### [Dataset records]
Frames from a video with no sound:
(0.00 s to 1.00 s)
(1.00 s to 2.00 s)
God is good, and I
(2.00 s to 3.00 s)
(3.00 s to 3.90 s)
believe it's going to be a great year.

==

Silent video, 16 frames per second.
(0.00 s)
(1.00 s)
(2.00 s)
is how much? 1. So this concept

* * *

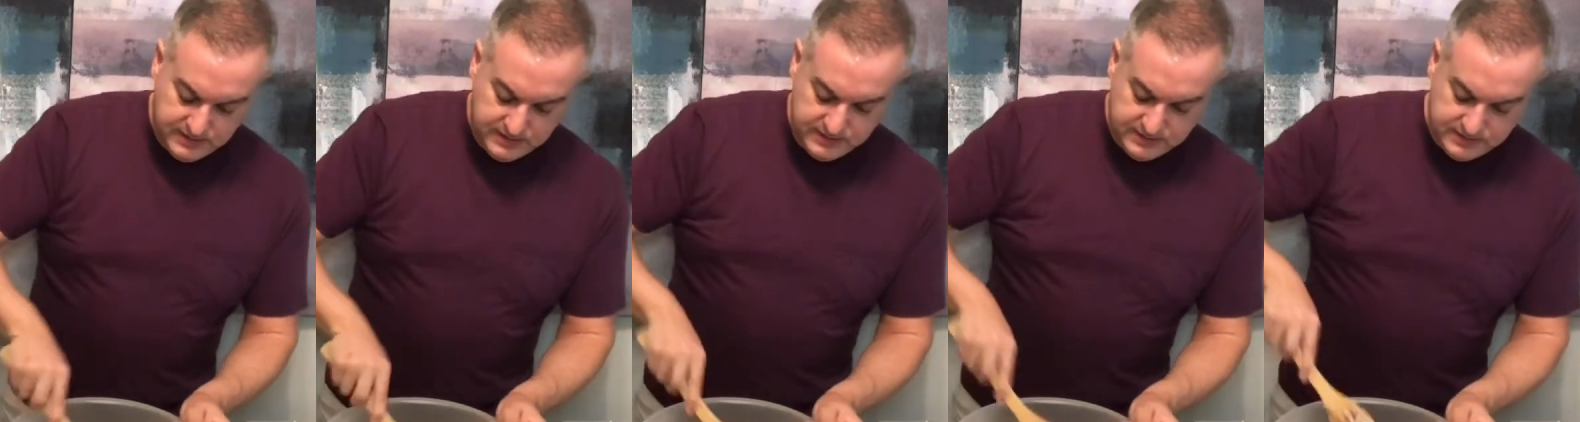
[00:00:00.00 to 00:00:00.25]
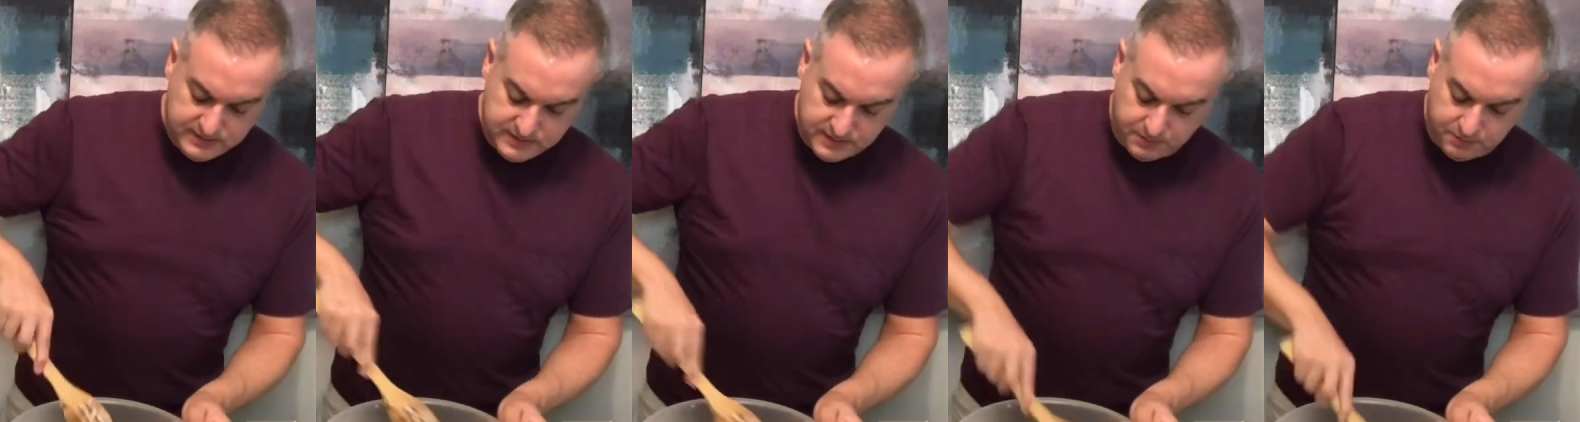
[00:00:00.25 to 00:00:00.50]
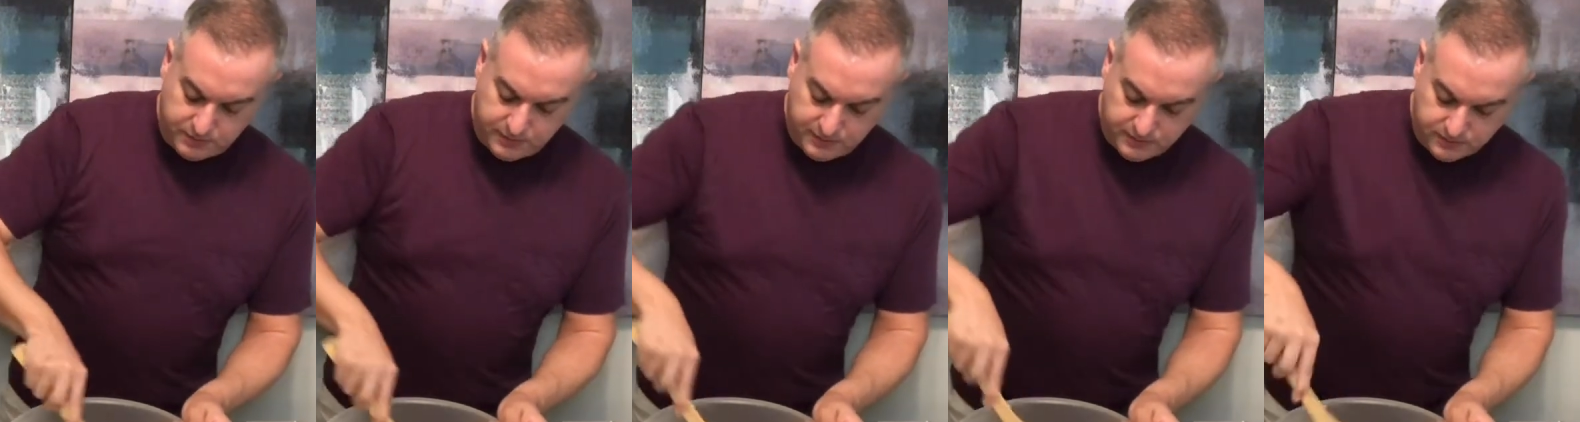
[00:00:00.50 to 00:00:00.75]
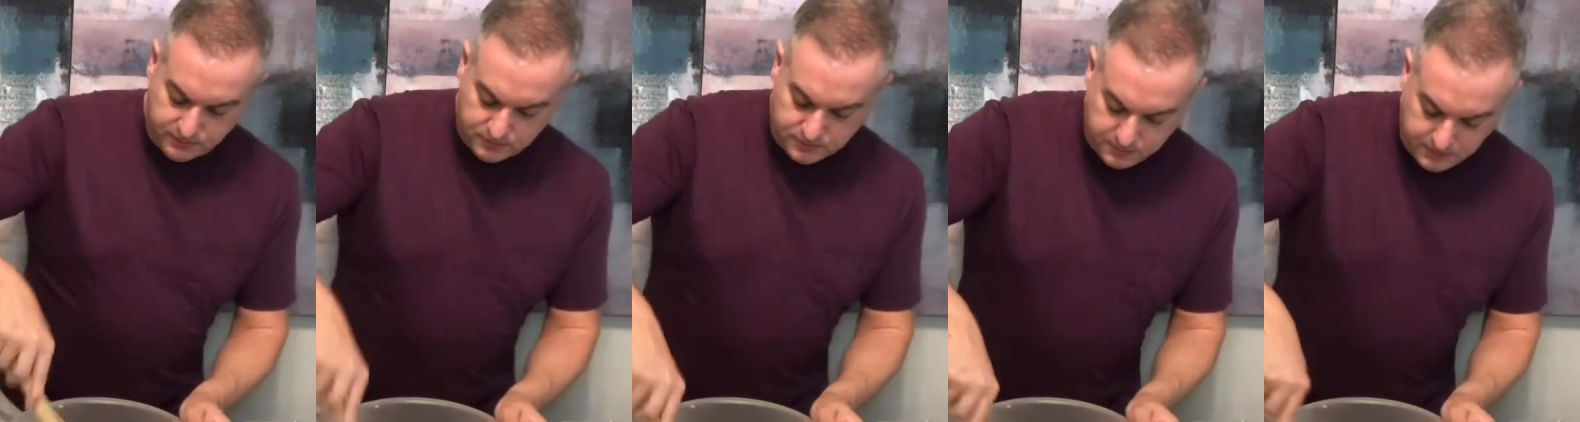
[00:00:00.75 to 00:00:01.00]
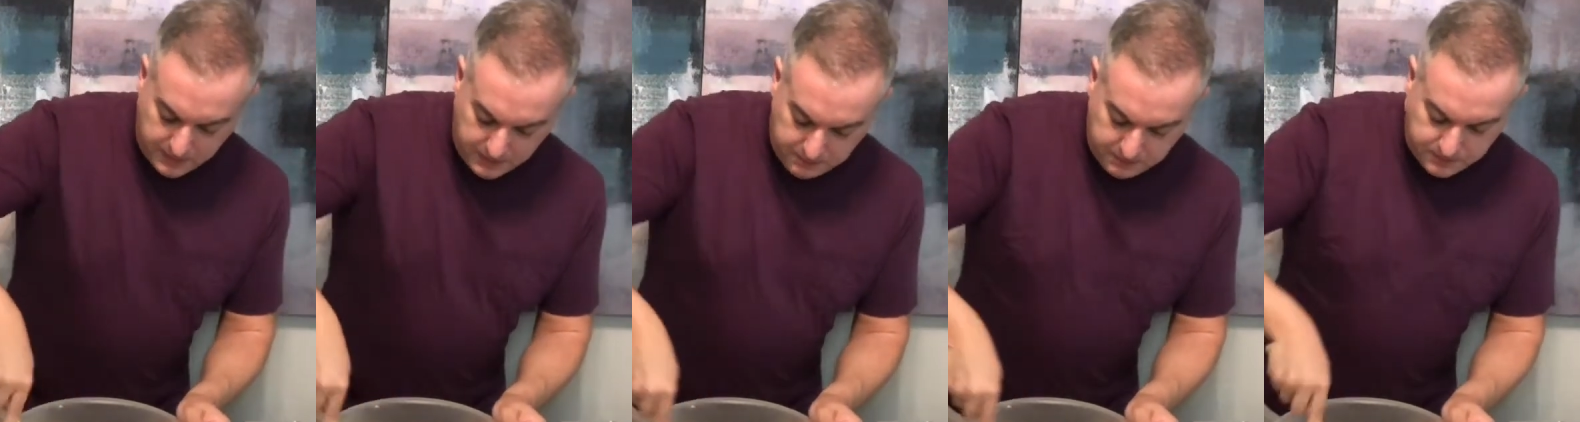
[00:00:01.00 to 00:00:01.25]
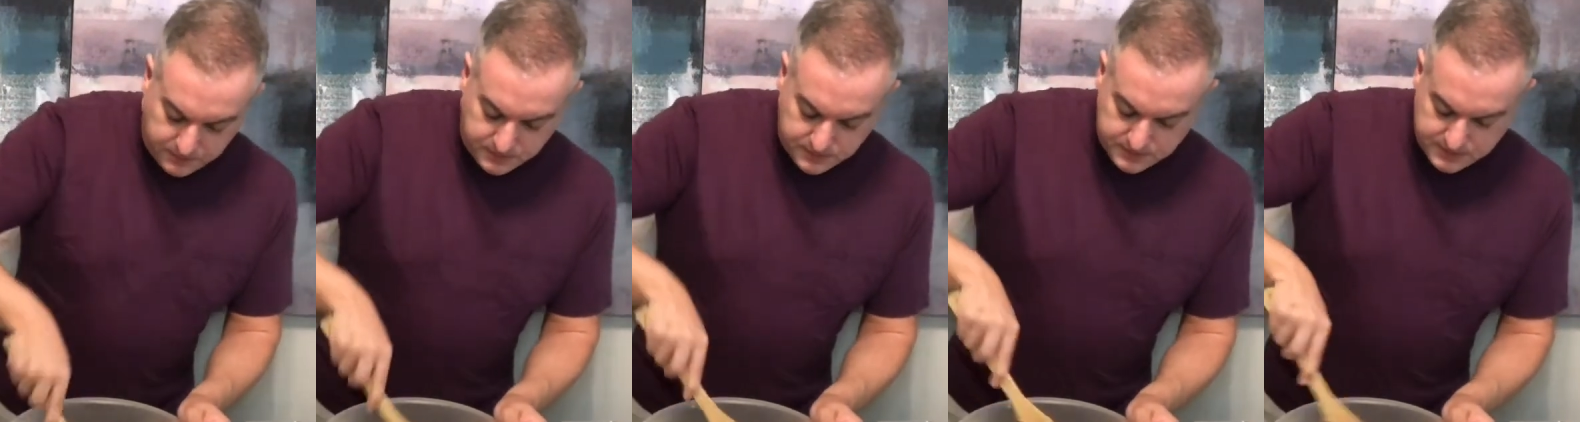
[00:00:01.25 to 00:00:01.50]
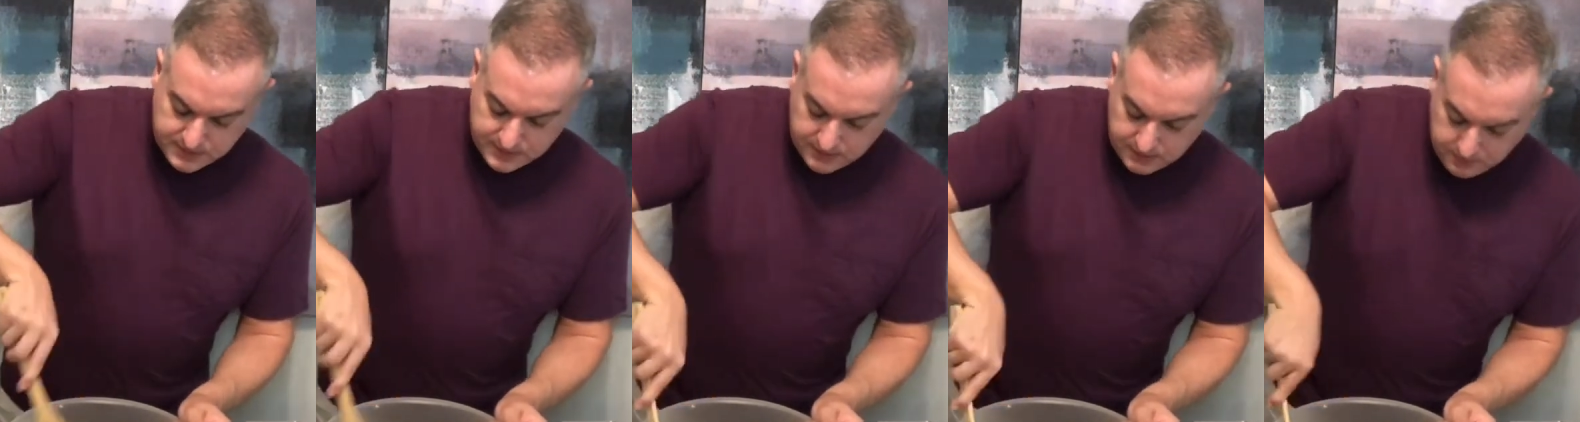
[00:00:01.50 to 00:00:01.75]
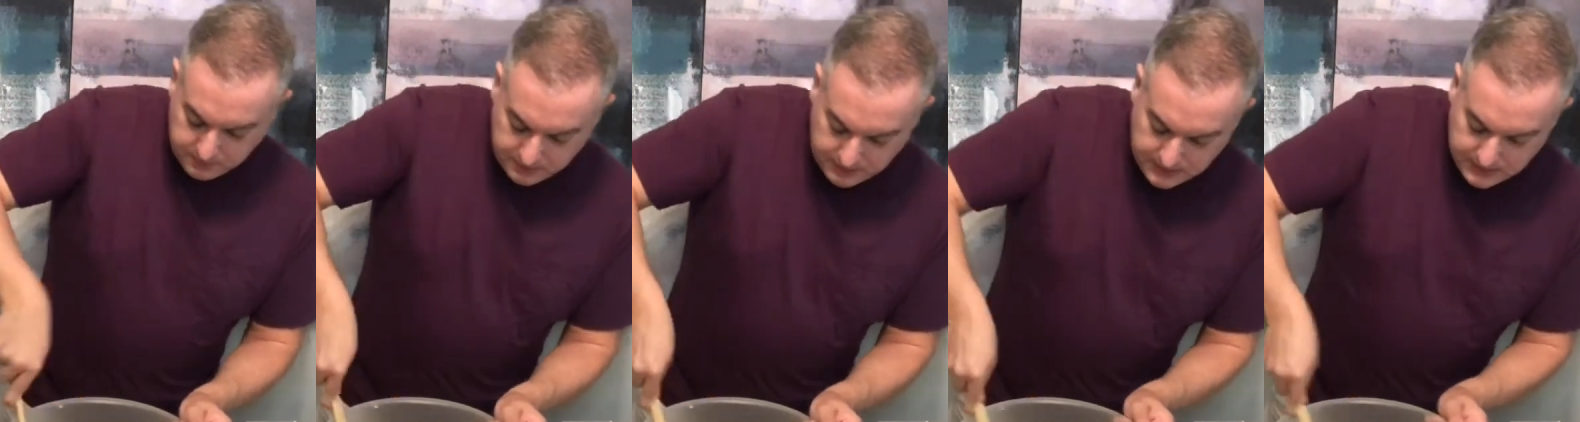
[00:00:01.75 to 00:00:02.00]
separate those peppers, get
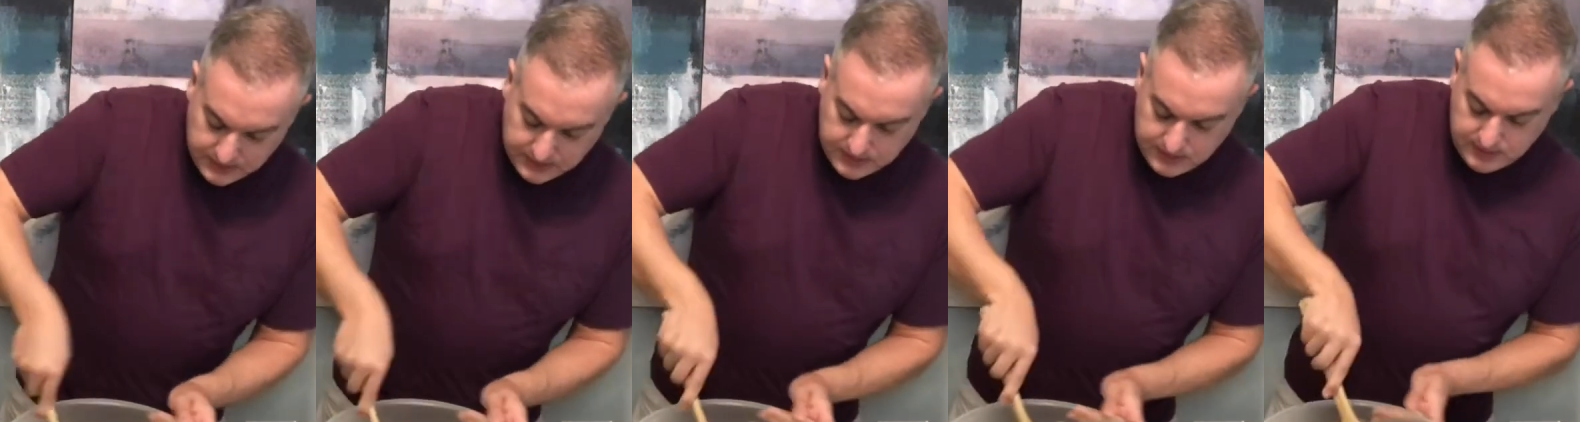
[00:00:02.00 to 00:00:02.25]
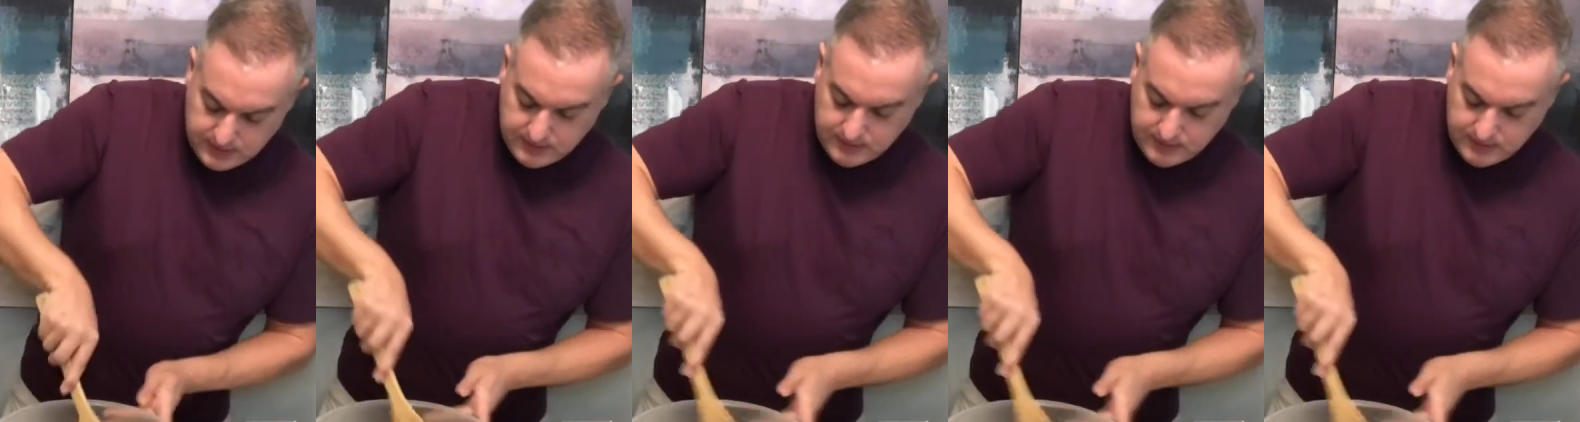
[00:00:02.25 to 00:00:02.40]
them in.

### [Required work]
Would you copy all lines in the records where the string "video" appears?

### [Exercise answer]
Frames from a video with no sound:
Silent video, 16 frames per second.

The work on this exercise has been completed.